在 2025/7/26 15:51, Lukas Wunner 写道:
On Fri, Jul 25, 2025 at 04:09:21PM -0500, Bjorn Helgaas wrote:
@@ -319,8 +319,7 @@ int pciehp_check_link_status(struct controller *ctrl)
return -1;
}
- pcie_capability_read_word(pdev, PCI_EXP_LNKSTA2, &linksta2);
- __pcie_update_link_speed(ctrl->pcie->port->subordinate, lnk_status,
linksta2);
+ pcie_update_link_speed(ctrl->pcie->port->subordinate, PCIE_HOTPLUG);
It kind of bugs me that the hot-add flow reads LNKSTA three times and
generates both pci_hp_event LINK_UP and link_event tracepoints:
pciehp_handle_presence_or_link_change
link_active = pciehp_check_link_active()
pcie_capability_read_word(PCI_EXP_LNKSTA)
if (link_active)
ctrl_info(ctrl, "Slot(%s): Link Up\n")
This LNKSTA read decides whether to bring up the slot.
It can't be eliminated.
trace_pci_hp_event(PCI_HOTPLUG_LINK_UP)
pciehp_enable_slot
__pciehp_enable_slot
board_added
pciehp_check_link_status
pcie_capability_read_word(PCI_EXP_LNKSTA)
This is sort of a final check whether the link is (still) active
before commencing device enumeration. Doesn't look like it can
safely be eliminated either.
pcie_update_link_speed
pcie_capability_read_word(PCI_EXP_LNKSTA)
pcie_capability_read_word(PCI_EXP_LNKSTA2)
trace_pcie_link_event(<REASON>)
This third register read is introduced by the present patch and is
indeed somewhat a step back, given that pciehp_check_link_status()
currently deliberately calls __pcie_update_link_speed() to pass
the already read LNKSTA value.
Hi Lukas, and Bjorn:
Thanks for the excellent technical analysis!
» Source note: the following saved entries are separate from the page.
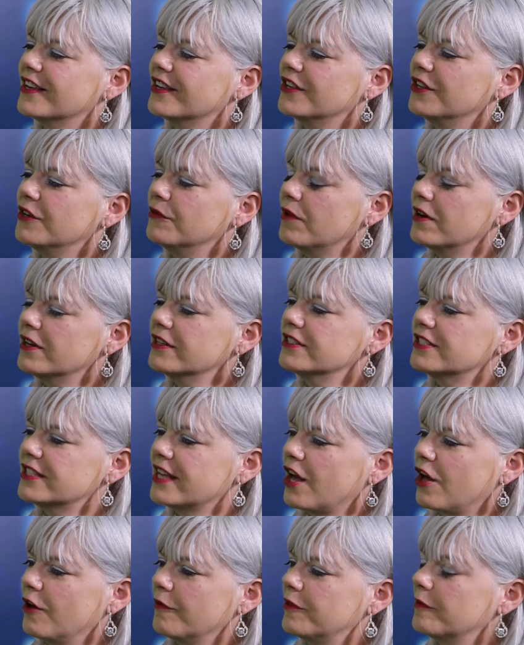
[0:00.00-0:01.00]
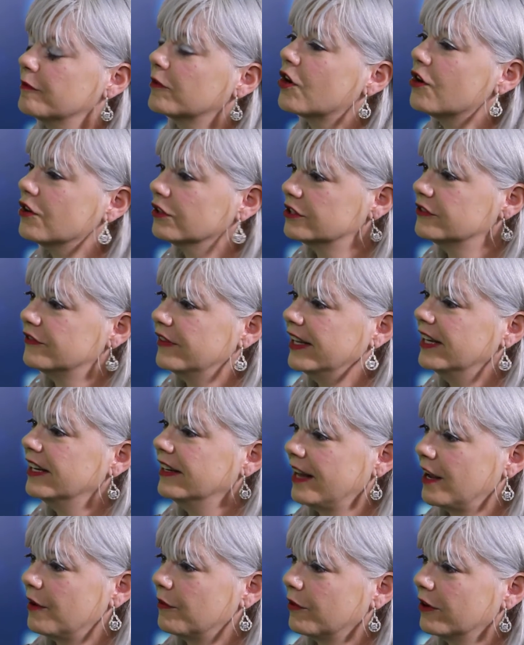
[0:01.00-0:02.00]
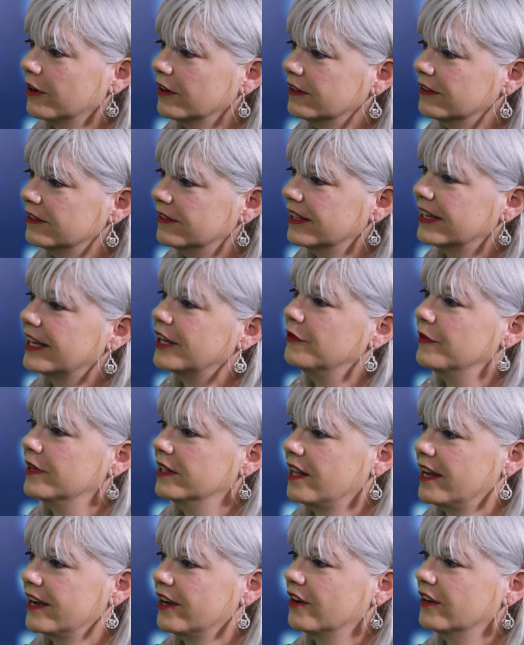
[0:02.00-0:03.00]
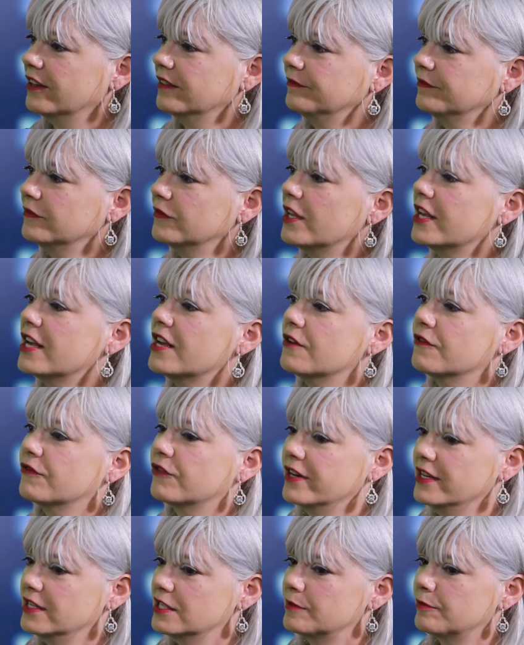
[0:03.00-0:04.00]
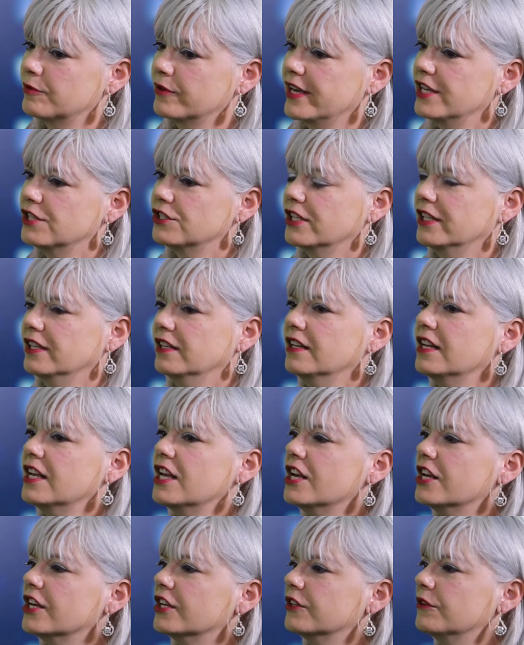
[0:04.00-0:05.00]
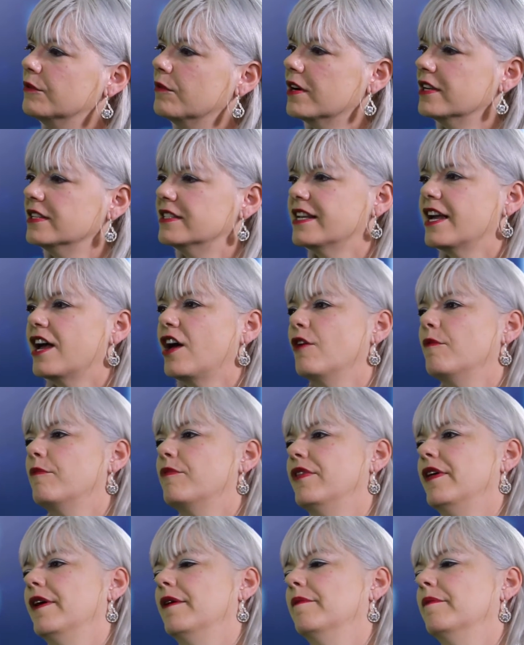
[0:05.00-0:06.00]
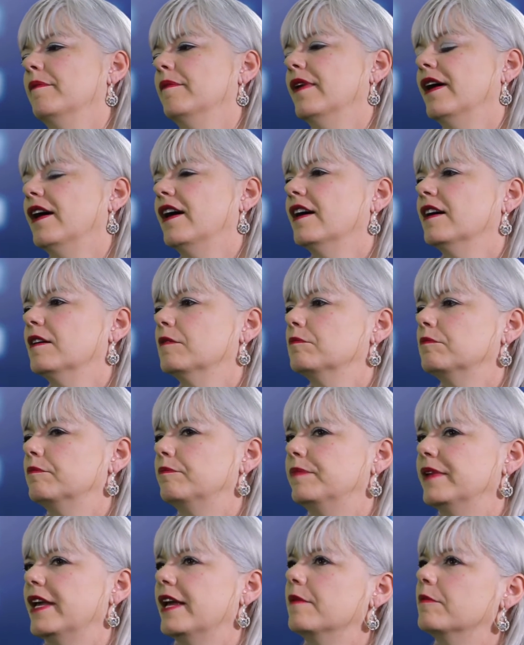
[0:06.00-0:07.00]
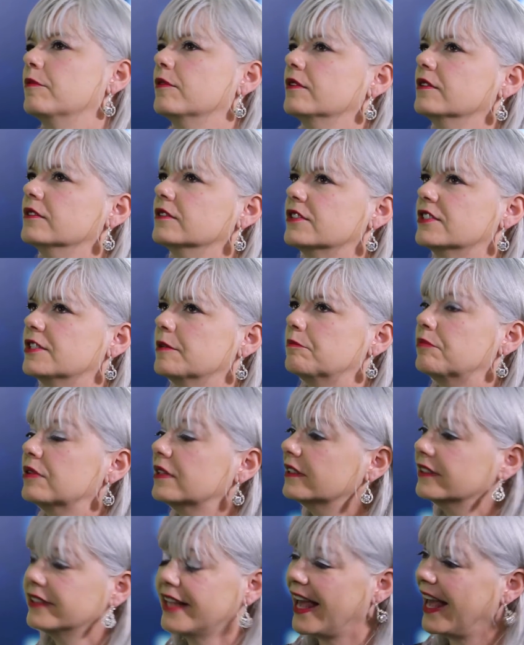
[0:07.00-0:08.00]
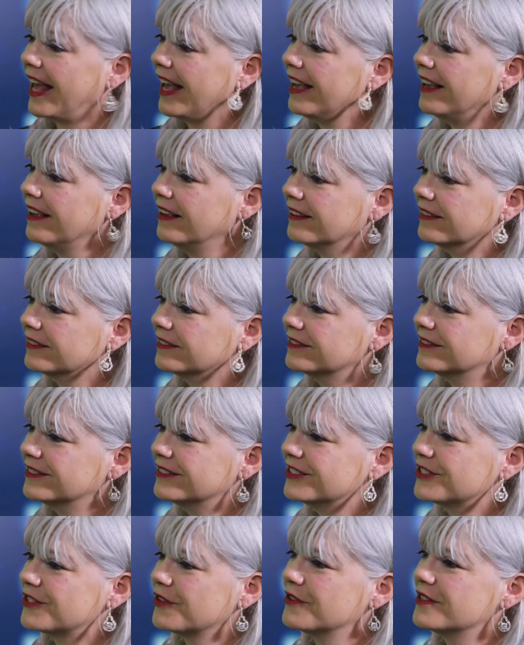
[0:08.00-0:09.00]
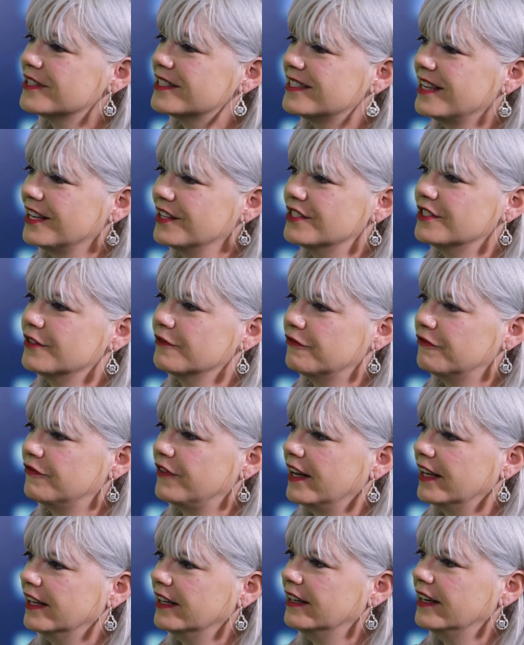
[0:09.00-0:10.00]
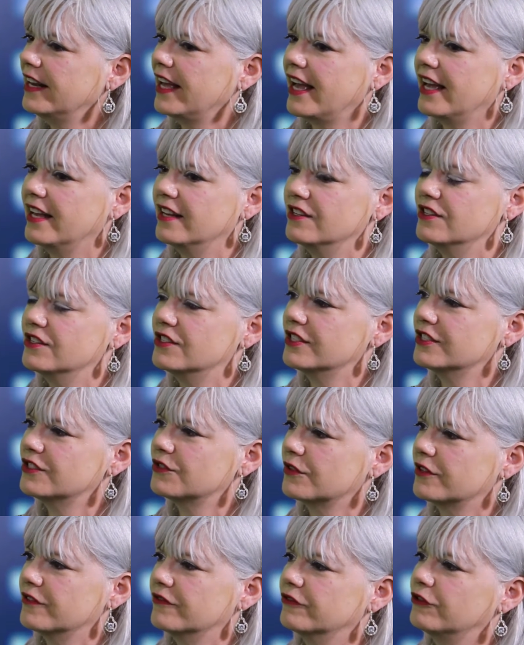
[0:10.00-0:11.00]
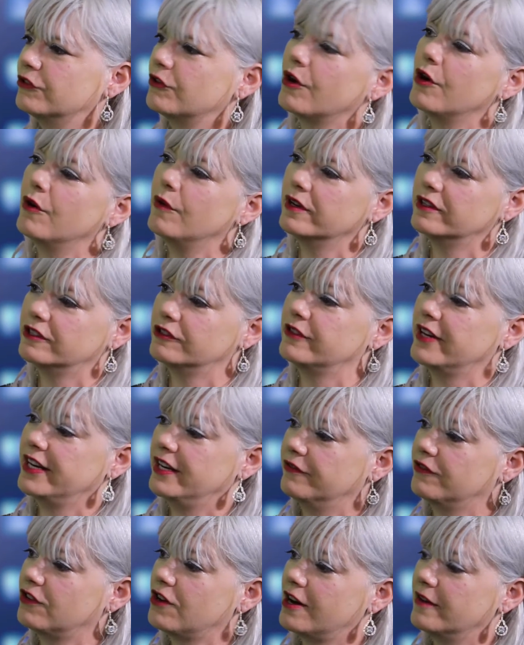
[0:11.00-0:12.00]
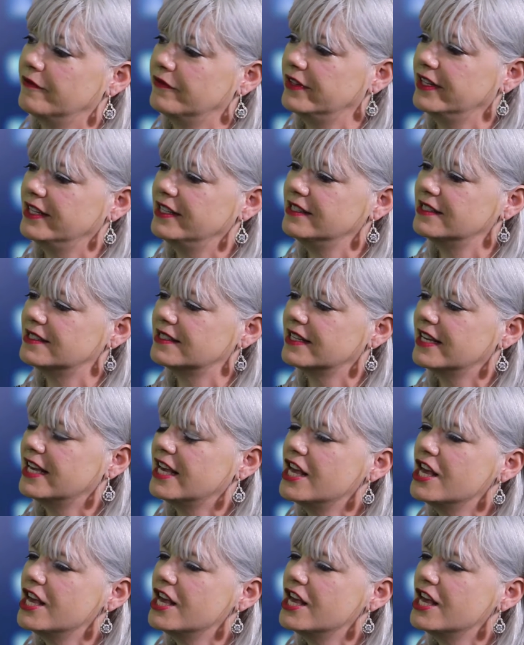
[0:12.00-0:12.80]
You want to help them cultivate a network they can rely on for inspiration. You want to help them be able to play, so the sense of fun and sort of grow a creative confidence.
You're absolutely right. I introduced an unnecessary regression by
adding a third LNKSTA read when pciehp_check_link_status() already has
the LNKSTA value and was specifically designed to pass it to
__pcie_update_link_speed().
I'm wondering if the tracepoint can be moved down to
__pcie_update_link_speed()?
Yes, that's a much better approach. Will fix it in next version.
And maybe we need both a bare LINK_UP event and a link_event with all
the details, but again it seems a little weird to me that there are
two tracepoints when there's really only one event and we know all the
link_event information from the very first LNKSTA read.
One of the reasons is that a "Link Down" event would have to
contain dummy values for link speed etc, so it seemed cleaner
to separate the hotplug event from the link speed event.
Thanks,
Lukas
I agree with Lukas and I completely agree with this separation. The two
tracepoints serve different purposes:
- pci_hp_event: Pure hotplug state changes (LINK_UP/LINK_DOWN,
CARD_PRESENT/CARD_NOT_PRESENT)
- pcie_link_event: Actual link parameter information when meaningful
values exist
For LINK_DOWN events, we don't have meaningful speed/width values, so
forcing them into a single tracepoint would indeed require dummy/invalid
values, making the interface confusing.
Thanks for the clear technical guidance and for catching my regression!
Best regards,
Shuai